Recorded data:
=== Begin Enclosure ===

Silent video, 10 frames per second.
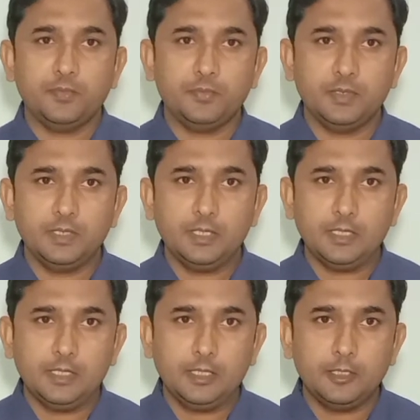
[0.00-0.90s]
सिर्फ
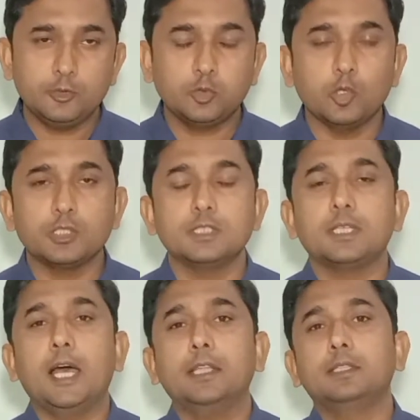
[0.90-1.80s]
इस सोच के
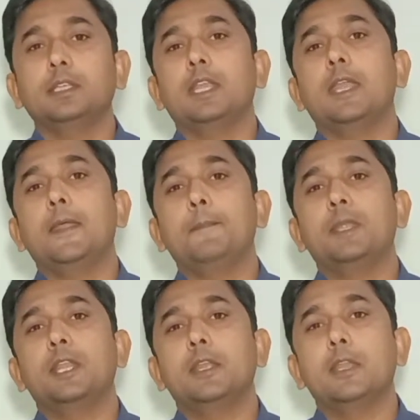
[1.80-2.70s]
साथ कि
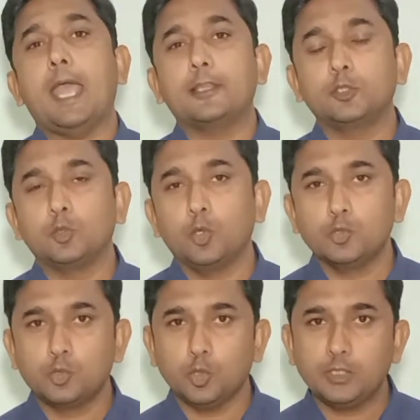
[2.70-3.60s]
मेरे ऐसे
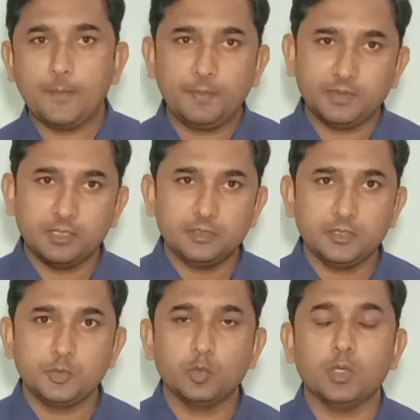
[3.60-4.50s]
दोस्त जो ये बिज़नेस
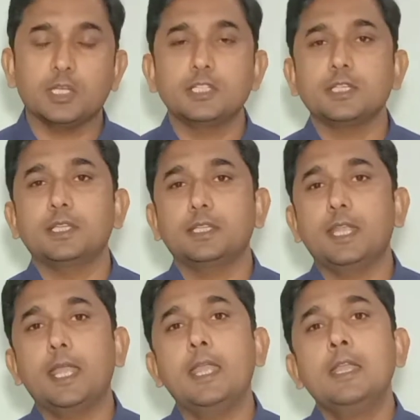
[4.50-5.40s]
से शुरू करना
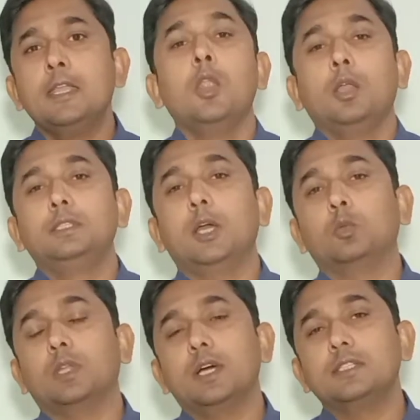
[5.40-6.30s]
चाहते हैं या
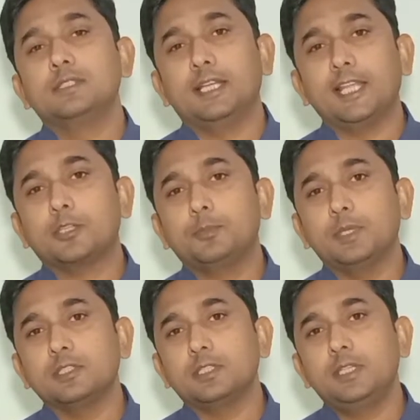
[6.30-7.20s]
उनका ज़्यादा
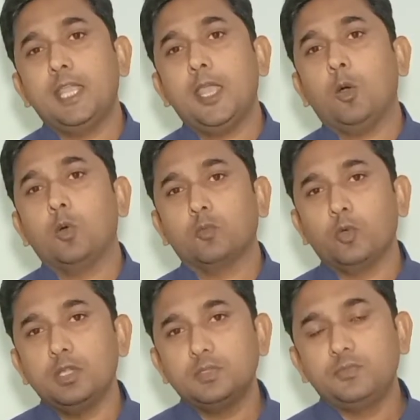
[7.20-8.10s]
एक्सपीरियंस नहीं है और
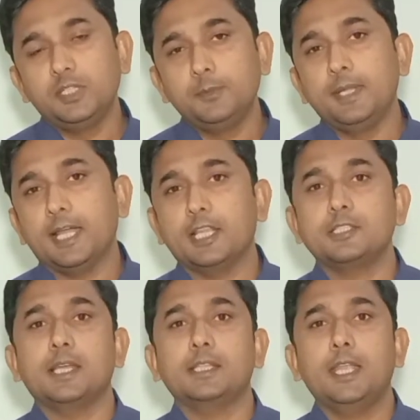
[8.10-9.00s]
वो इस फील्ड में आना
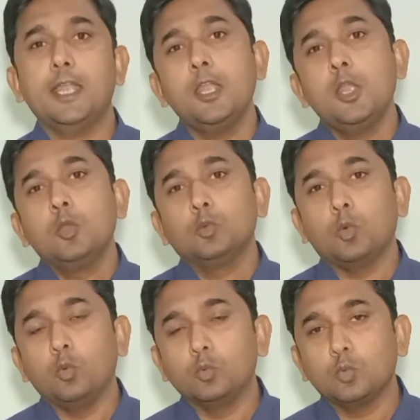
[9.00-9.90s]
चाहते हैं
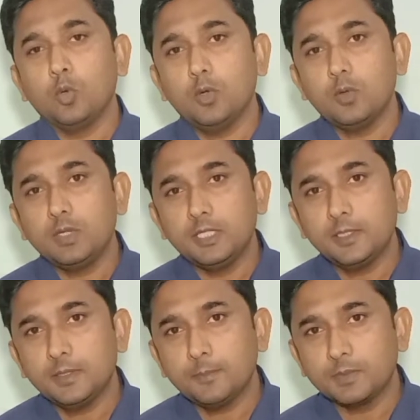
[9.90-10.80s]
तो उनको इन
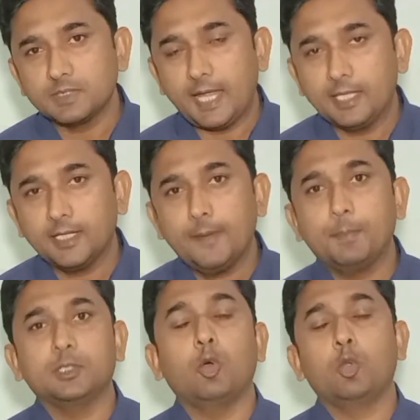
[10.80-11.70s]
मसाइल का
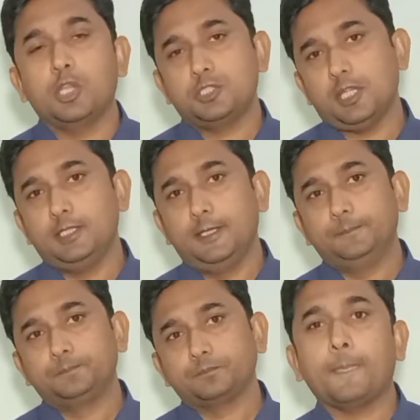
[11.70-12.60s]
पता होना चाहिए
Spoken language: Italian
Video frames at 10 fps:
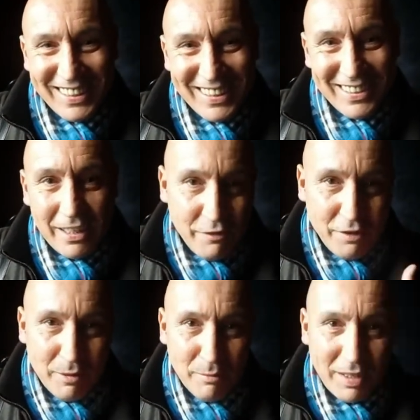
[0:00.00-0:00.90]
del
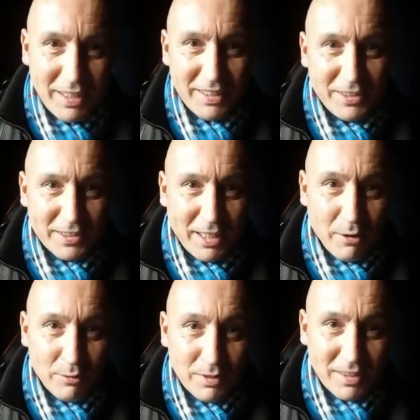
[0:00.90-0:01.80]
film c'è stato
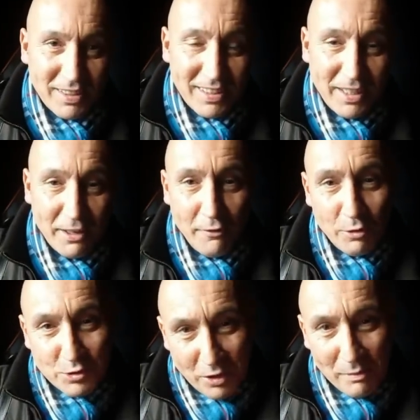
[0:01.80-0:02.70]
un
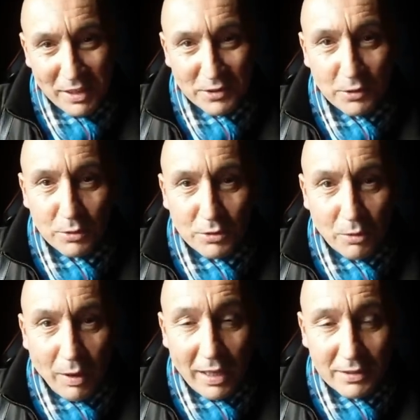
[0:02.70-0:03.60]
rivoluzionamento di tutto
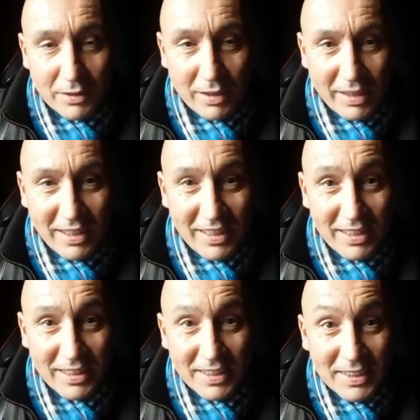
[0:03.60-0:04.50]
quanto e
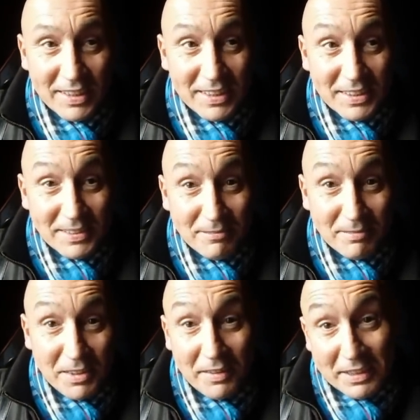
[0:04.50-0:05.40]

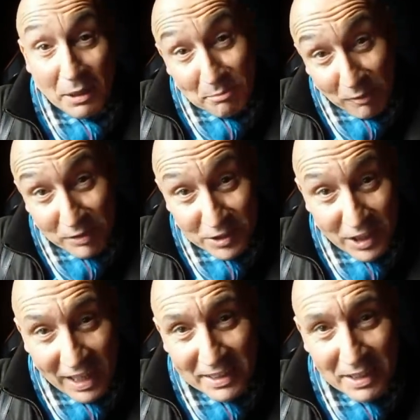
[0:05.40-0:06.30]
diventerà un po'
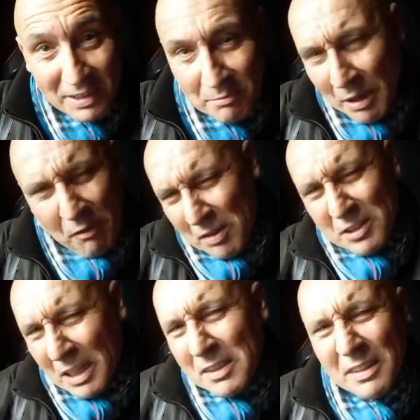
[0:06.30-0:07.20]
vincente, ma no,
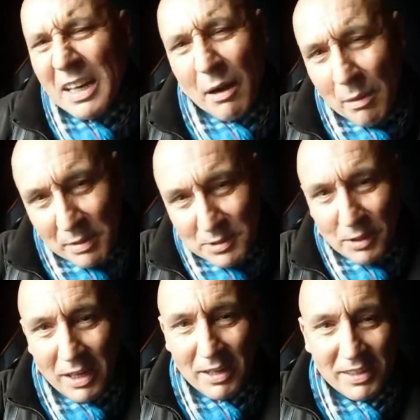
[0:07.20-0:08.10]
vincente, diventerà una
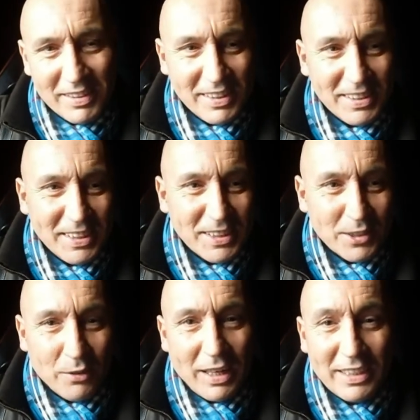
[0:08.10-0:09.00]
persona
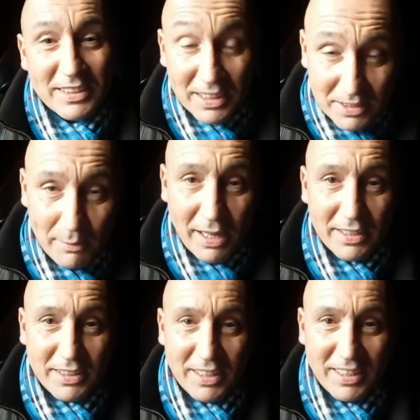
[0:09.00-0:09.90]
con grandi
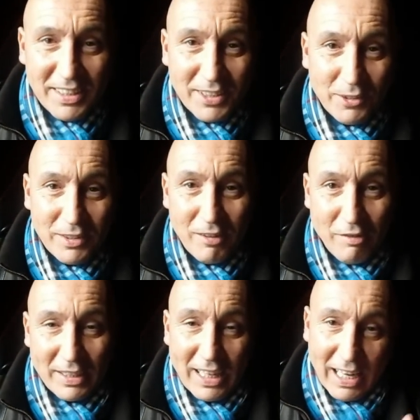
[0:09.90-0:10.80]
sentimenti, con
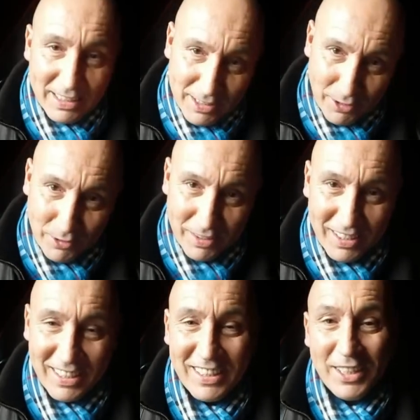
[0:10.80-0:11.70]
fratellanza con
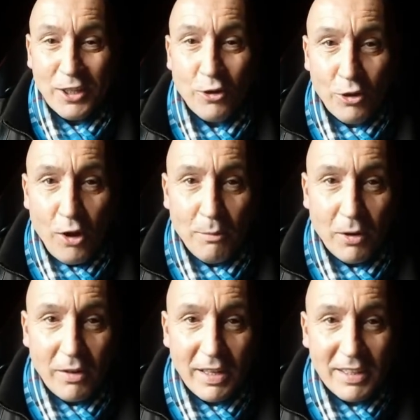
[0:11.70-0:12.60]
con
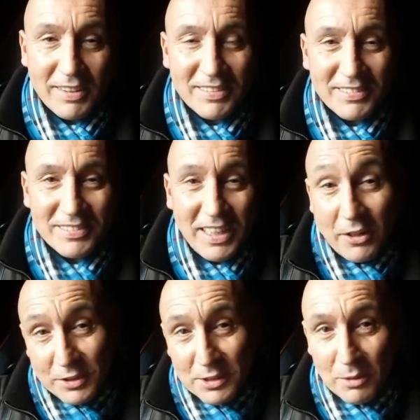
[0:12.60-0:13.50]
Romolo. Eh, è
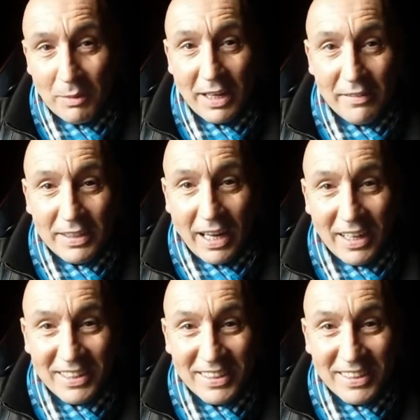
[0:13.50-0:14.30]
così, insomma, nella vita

=== End Enclosure ===

**Task**
From the line holding "[0:09.90-0:10.80]" to the final line of the data above, give each line again exactly, both ends included, and drop the pictures.

**Completed exercise**
[0:09.90-0:10.80]
sentimenti, con
[0:10.80-0:11.70]
fratellanza con
[0:11.70-0:12.60]
con
[0:12.60-0:13.50]
Romolo. Eh, è
[0:13.50-0:14.30]
così, insomma, nella vita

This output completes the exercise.